Include global setup and parameters
source("setup_params.R")We study how a frontier language model evaluates social‑science research compared to expert human reviewers in The Unjournal. Using the same structured rubric as human evaluators, we ask GPT‑5 Pro to rate papers on overall quality, methods, evidence, communication, openness, and global relevance, and to produce a narrative assessment anchored in the PDF of each paper. We first compare its quantitative ratings to aggregated human scores across The Unjournal’s existing evaluations, then take a closer qualitative look at a small set of focal papers, including a high‑profile mapping study of natural regeneration. For these focal cases, we examine where the model’s written review overlaps with and diverges from the human reports, and how both sides describe the main strengths, weaknesses, and policy relevance of the work. So far, the model reliably identifies many of the same methodological and interpretive issues that human experts emphasize, but it tends to translate these into more generous numerical ratings and narrower uncertainty intervals. We view this as an initial, work‑in‑progress probe of LLM‑based peer review in a high‑stakes, policy‑relevant domain, and as the first step toward a broader benchmark and set of tools for comparing and combining human and AI research evaluations.

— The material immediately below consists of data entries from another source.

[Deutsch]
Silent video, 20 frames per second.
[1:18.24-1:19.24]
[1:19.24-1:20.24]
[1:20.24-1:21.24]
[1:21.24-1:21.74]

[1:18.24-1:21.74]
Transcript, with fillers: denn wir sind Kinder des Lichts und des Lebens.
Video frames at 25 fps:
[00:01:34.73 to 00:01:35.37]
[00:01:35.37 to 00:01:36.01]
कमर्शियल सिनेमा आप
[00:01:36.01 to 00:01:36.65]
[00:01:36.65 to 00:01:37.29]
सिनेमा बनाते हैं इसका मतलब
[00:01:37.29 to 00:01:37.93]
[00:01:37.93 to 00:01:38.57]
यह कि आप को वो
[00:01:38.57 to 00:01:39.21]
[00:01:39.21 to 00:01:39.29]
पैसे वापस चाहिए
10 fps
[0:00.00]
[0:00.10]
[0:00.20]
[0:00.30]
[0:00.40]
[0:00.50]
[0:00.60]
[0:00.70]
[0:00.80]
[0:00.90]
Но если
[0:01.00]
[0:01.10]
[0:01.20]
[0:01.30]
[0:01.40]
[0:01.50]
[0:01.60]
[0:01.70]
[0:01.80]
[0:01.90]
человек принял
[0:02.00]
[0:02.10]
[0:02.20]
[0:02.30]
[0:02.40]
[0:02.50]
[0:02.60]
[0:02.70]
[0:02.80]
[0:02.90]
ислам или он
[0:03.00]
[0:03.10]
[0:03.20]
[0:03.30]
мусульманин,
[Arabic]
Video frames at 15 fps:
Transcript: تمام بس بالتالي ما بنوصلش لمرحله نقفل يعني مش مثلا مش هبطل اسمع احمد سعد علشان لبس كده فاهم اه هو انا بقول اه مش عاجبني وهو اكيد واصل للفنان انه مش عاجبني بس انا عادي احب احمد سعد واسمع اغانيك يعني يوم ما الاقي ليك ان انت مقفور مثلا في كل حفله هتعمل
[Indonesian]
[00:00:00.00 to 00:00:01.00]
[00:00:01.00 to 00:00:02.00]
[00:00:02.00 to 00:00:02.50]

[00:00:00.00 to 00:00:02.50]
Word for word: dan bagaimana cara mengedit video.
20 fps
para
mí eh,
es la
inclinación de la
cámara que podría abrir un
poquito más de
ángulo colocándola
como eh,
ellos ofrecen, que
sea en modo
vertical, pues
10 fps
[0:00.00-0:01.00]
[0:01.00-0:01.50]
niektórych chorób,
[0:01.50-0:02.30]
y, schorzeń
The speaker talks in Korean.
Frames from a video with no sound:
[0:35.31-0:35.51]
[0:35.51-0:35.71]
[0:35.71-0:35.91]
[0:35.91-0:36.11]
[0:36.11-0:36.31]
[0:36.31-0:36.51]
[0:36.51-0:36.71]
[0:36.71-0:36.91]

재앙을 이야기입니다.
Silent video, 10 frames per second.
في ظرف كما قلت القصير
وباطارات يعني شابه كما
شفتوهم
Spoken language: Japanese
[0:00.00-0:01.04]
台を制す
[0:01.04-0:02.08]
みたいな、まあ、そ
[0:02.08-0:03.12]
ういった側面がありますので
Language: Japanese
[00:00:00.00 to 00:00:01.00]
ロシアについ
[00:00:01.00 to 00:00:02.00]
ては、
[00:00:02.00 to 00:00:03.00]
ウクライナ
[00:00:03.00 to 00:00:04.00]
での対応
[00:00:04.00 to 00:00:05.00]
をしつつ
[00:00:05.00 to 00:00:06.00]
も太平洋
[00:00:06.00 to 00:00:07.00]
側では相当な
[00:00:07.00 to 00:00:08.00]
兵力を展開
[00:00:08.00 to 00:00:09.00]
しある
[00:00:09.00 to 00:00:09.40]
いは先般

source("setup_params.R")Is AI good at peer-reviewing? Does it offer useful and valid feedback? Can it predict how human experts will rate research across a range of categories? How can it help academics do this “thankless” task better? Is it particularly good at spotting errors? Are there specific categories, e.g. spotting math errors or judging real-world relevance, where it does surprisingly well or poorly? How does its “research taste” compare to humans?
If AI research-evaluation works it could free up a lot of scientific resources – perhaps $1.5 billion/year in the US alone (Aczel, Szaszi, and Holcombe 2021) – and offer more continual and detailed review, helping improve research. It could also help characterize methodological strengths/weaknesses across papers, aiding training and research direction-setting. Furthermore, a key promise of AI is to directly improve science and research. Understanding how AI engages with research evaluations may provide a window into its values, abilities, and limitations.
In this project, we test whether current large language models (LLMs) can generate research evaluations that are comparable, in structure and content, to expert human reviews. The Unjournal systematically prioritizes “impactful” research and pays for high‑quality human evaluations, including structured numeric ratings with credible intervals, claim identification and assessment, predictions, and detailed narrative reports. We use a frontier LLM (OpenAI’s GPT‑5 Pro) to review the same social‑science and policy‑relevant working papers under essentially the same rubric.
For a first pass we focus on papers that already have completed Unjournal evaluation packages. For each of 47 such papers, the model reads the PDF that human evaluators saw and returns: (i) percentile ratings and 90% credible intervals on The Unjournal’s seven criteria, and (ii) two 0–5 journal‑tier scores (“should” and “will” be published). In an additional, richer run on a small set of focal papers, we keep these quantitative outputs but also require a long diagnostic summary and high‑effort reasoning trace. We then compare the model’s ratings, journal‑tier predictions, and qualitative assessments to the existing human evaluations.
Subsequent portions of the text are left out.